▶ [What the exercise asks] While you copy the lines below, skip the pictures and keep the rest exact.

▶ [Dataset content]
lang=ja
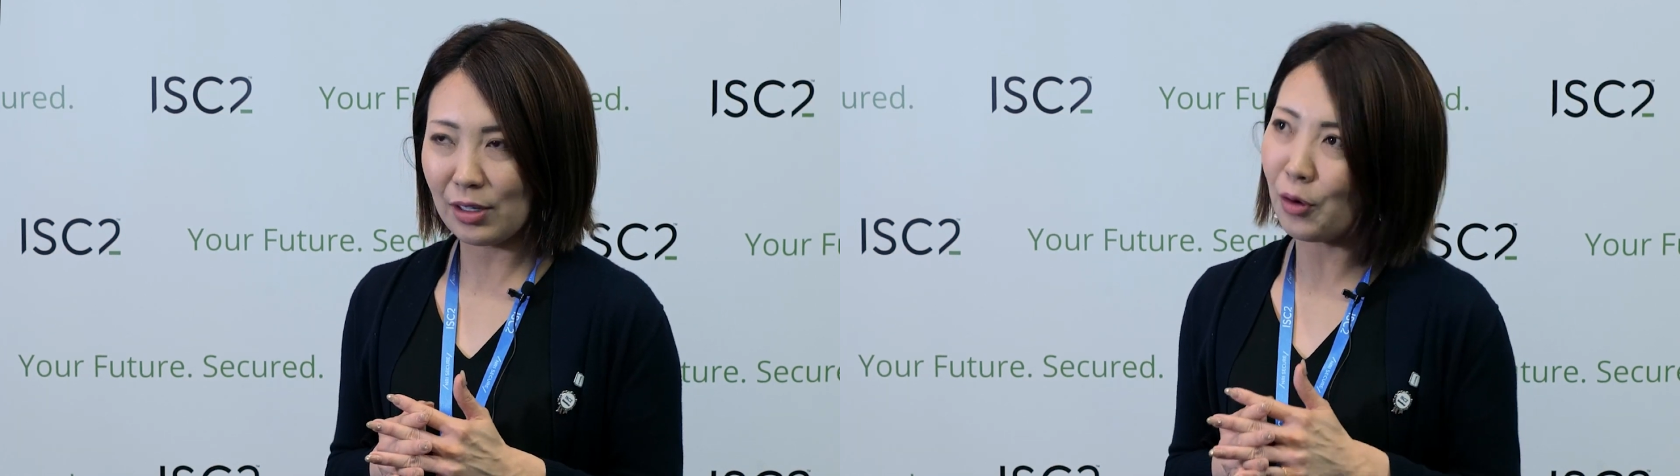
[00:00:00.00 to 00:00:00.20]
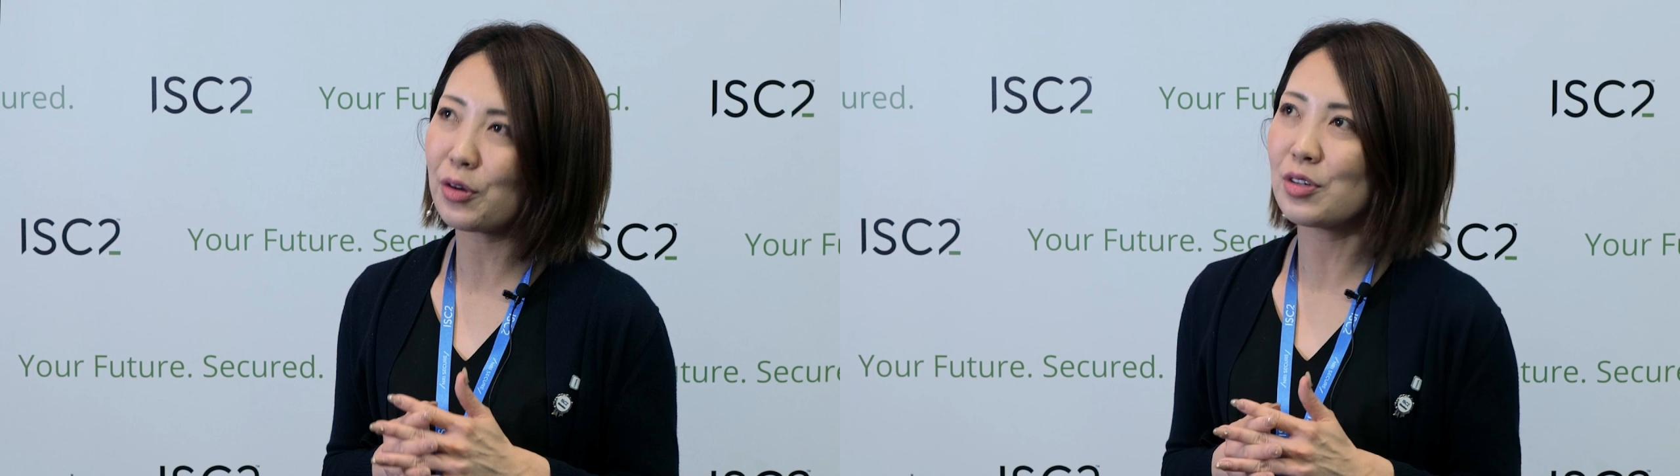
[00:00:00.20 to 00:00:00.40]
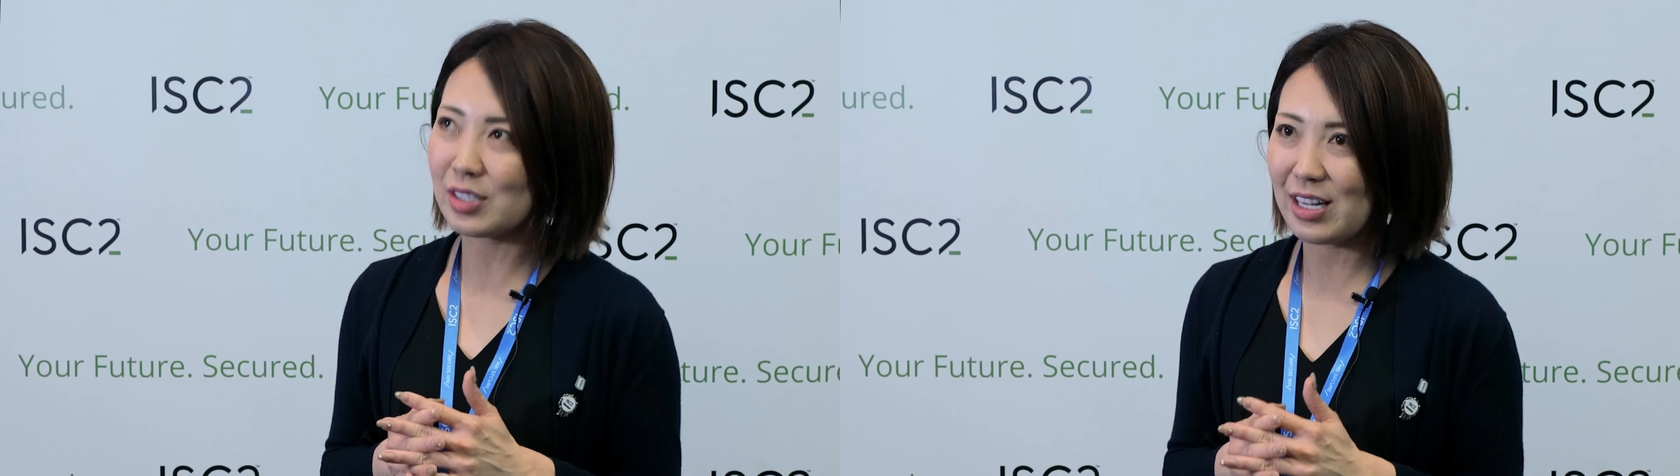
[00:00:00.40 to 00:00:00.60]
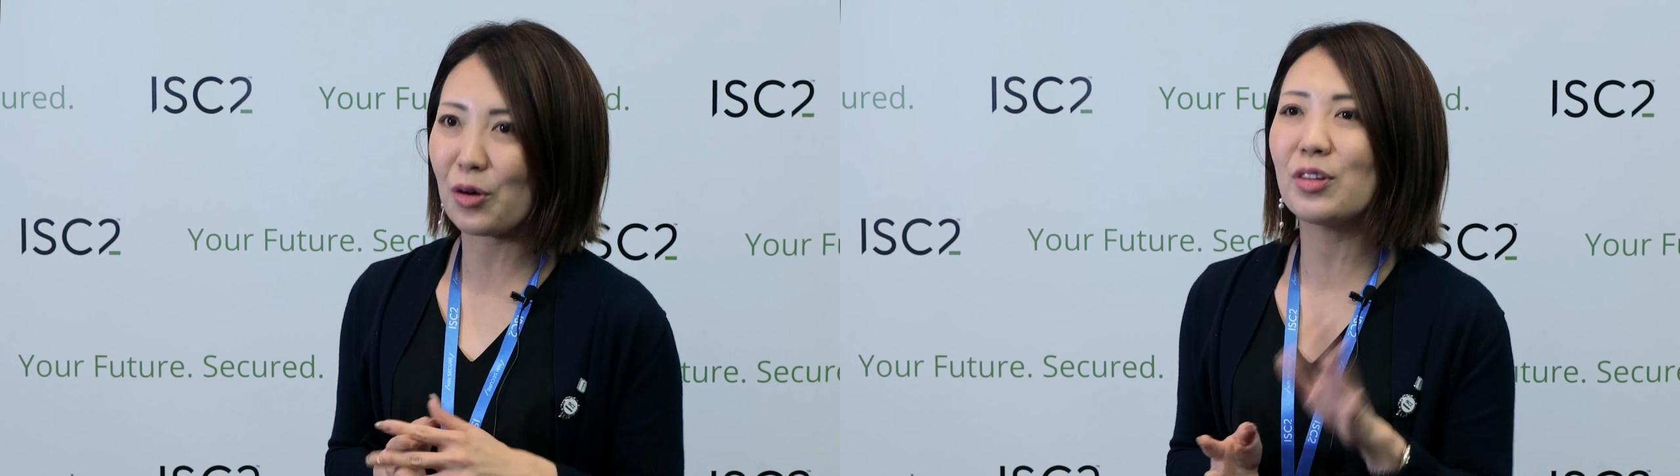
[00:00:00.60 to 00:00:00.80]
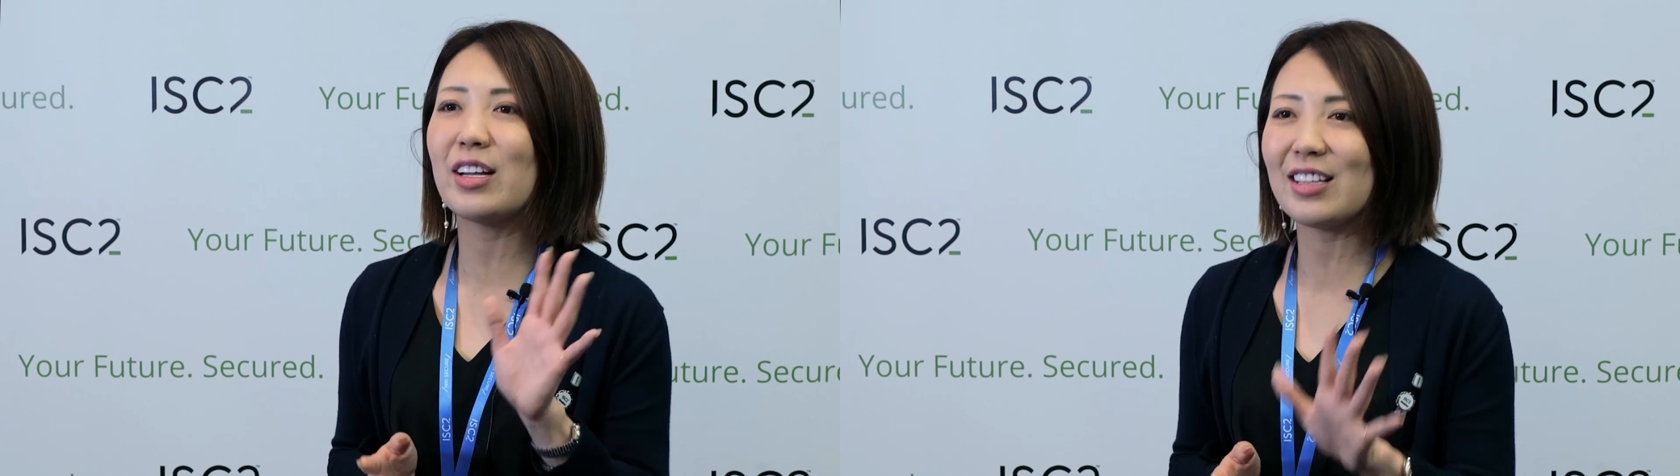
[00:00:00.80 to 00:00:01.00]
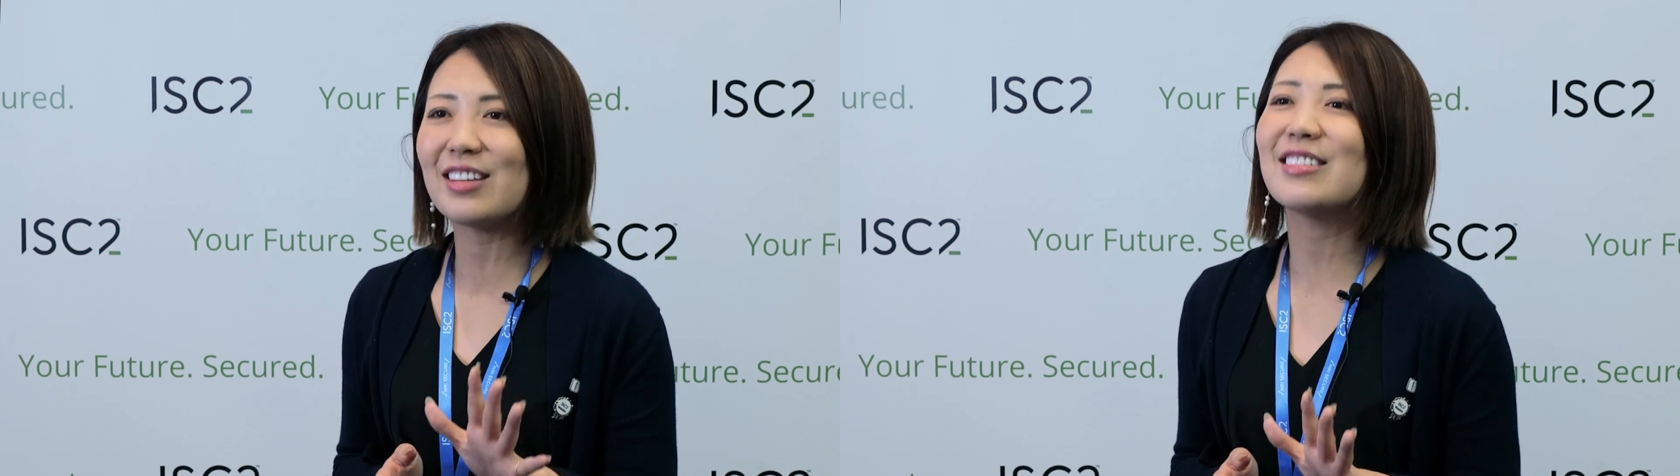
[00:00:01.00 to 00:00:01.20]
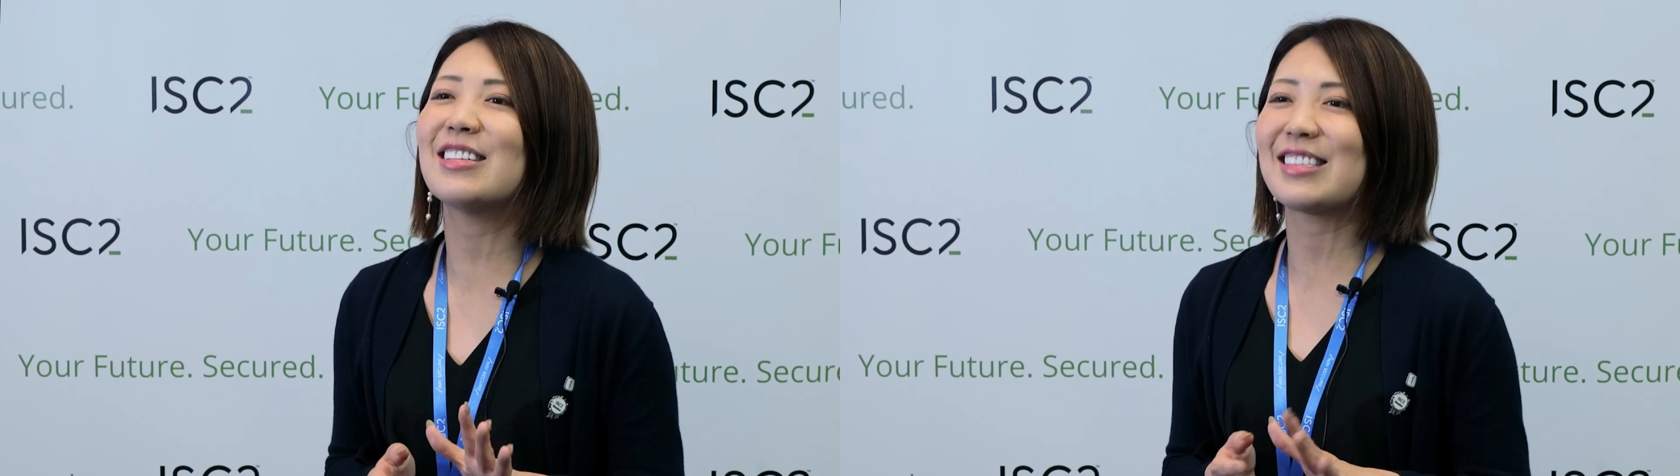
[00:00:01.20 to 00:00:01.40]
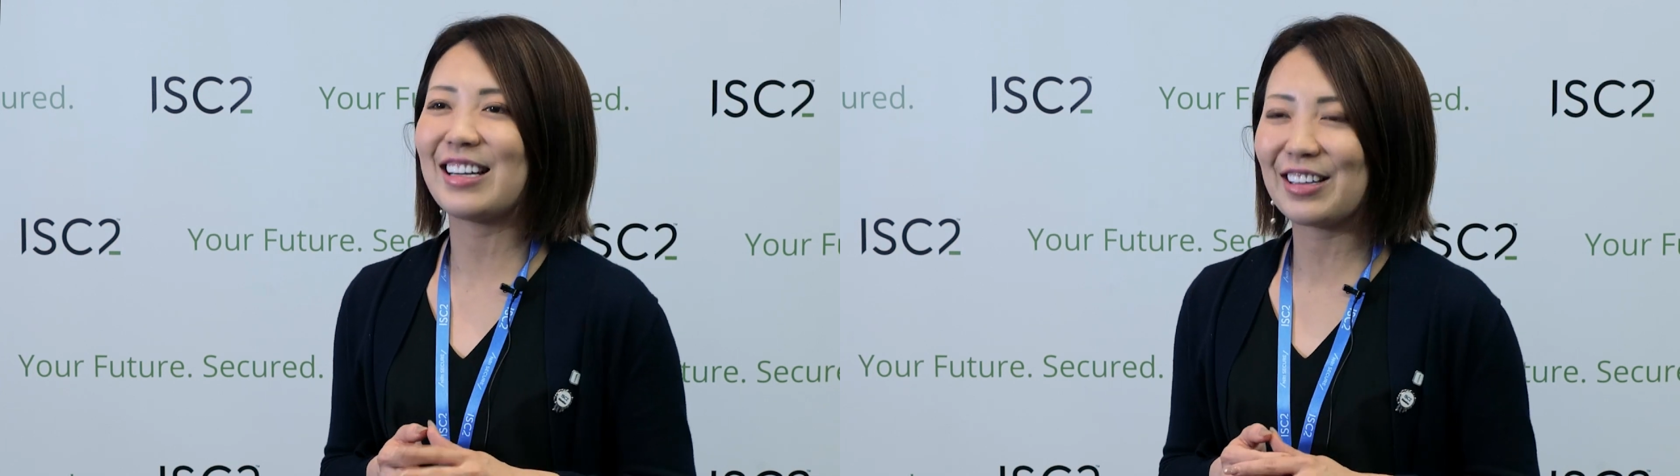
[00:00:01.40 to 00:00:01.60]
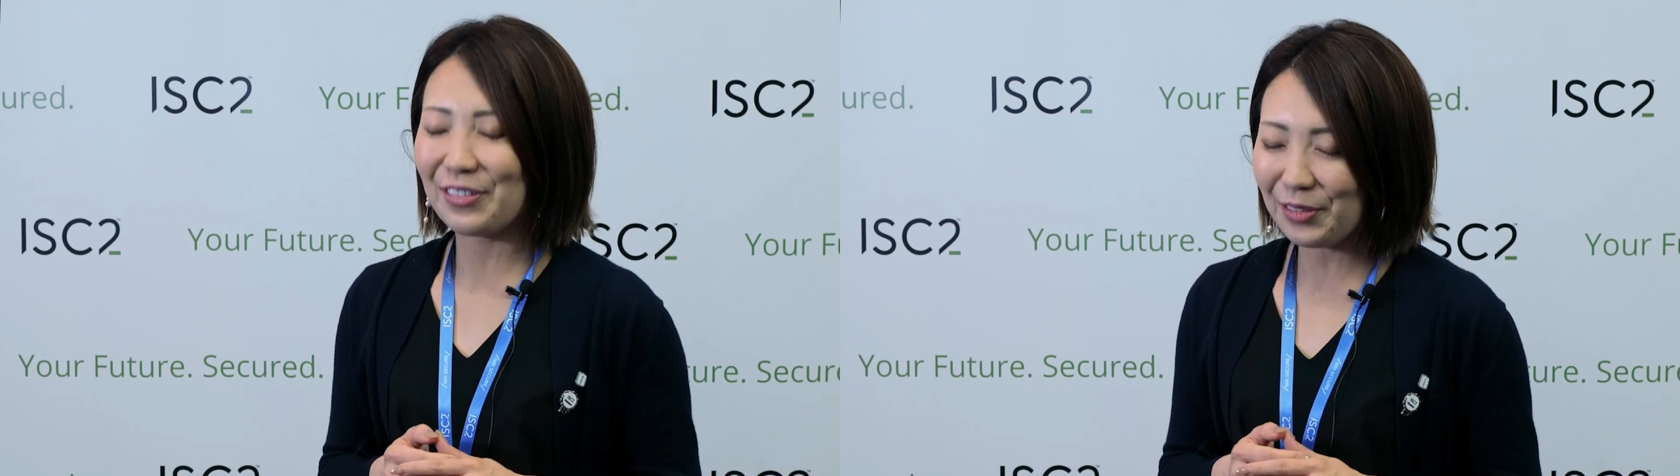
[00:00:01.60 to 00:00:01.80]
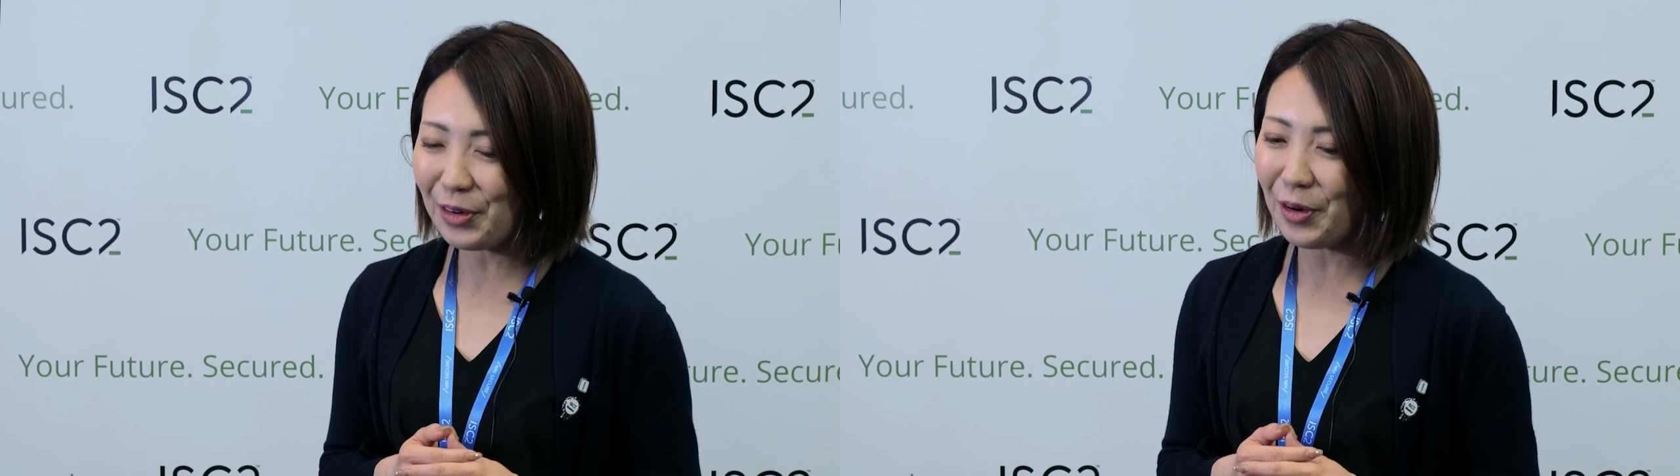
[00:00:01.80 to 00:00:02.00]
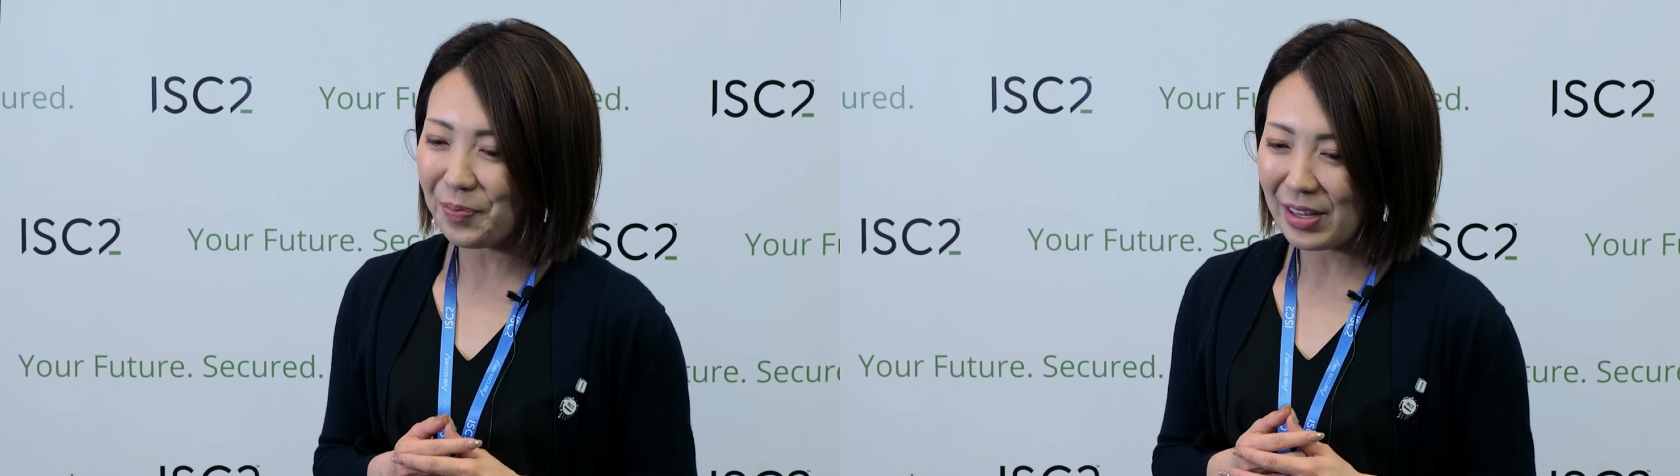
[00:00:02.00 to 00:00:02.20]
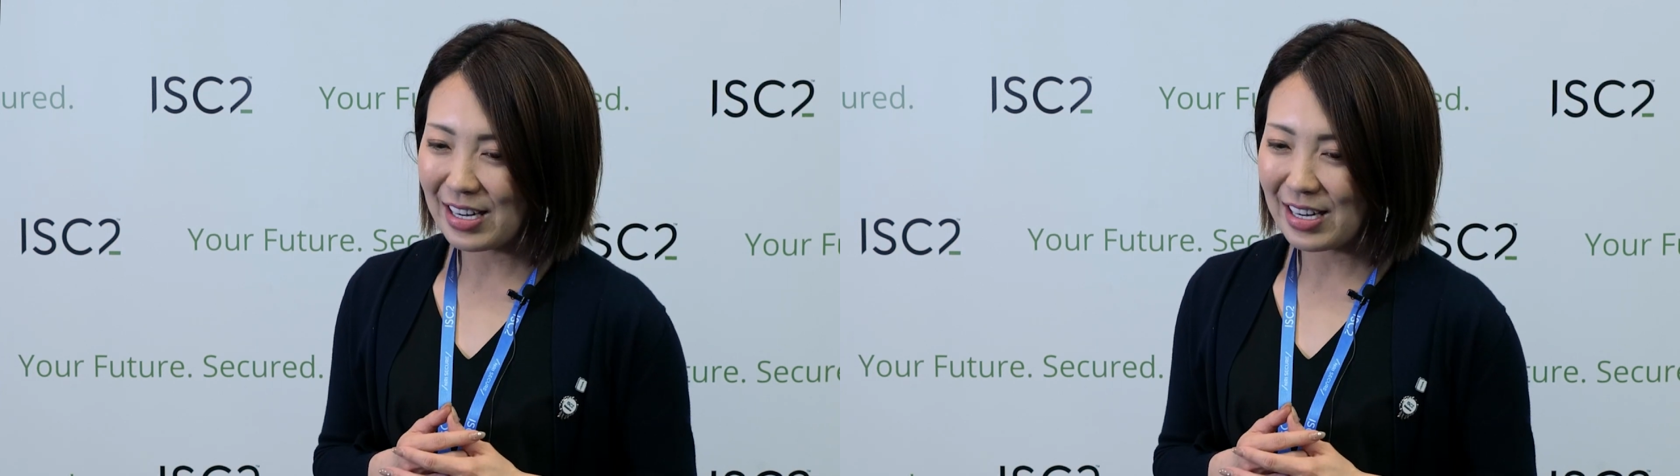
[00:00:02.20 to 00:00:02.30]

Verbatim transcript: 保有して5年になるんですけれども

▶ [Written reply]
lang=ja
[00:00:00.00 to 00:00:00.20]
[00:00:00.20 to 00:00:00.40]
[00:00:00.40 to 00:00:00.60]
[00:00:00.60 to 00:00:00.80]
[00:00:00.80 to 00:00:01.00]
[00:00:01.00 to 00:00:01.20]
[00:00:01.20 to 00:00:01.40]
[00:00:01.40 to 00:00:01.60]
[00:00:01.60 to 00:00:01.80]
[00:00:01.80 to 00:00:02.00]
[00:00:02.00 to 00:00:02.20]
[00:00:02.20 to 00:00:02.30]

Verbatim transcript: 保有して5年になるんですけれども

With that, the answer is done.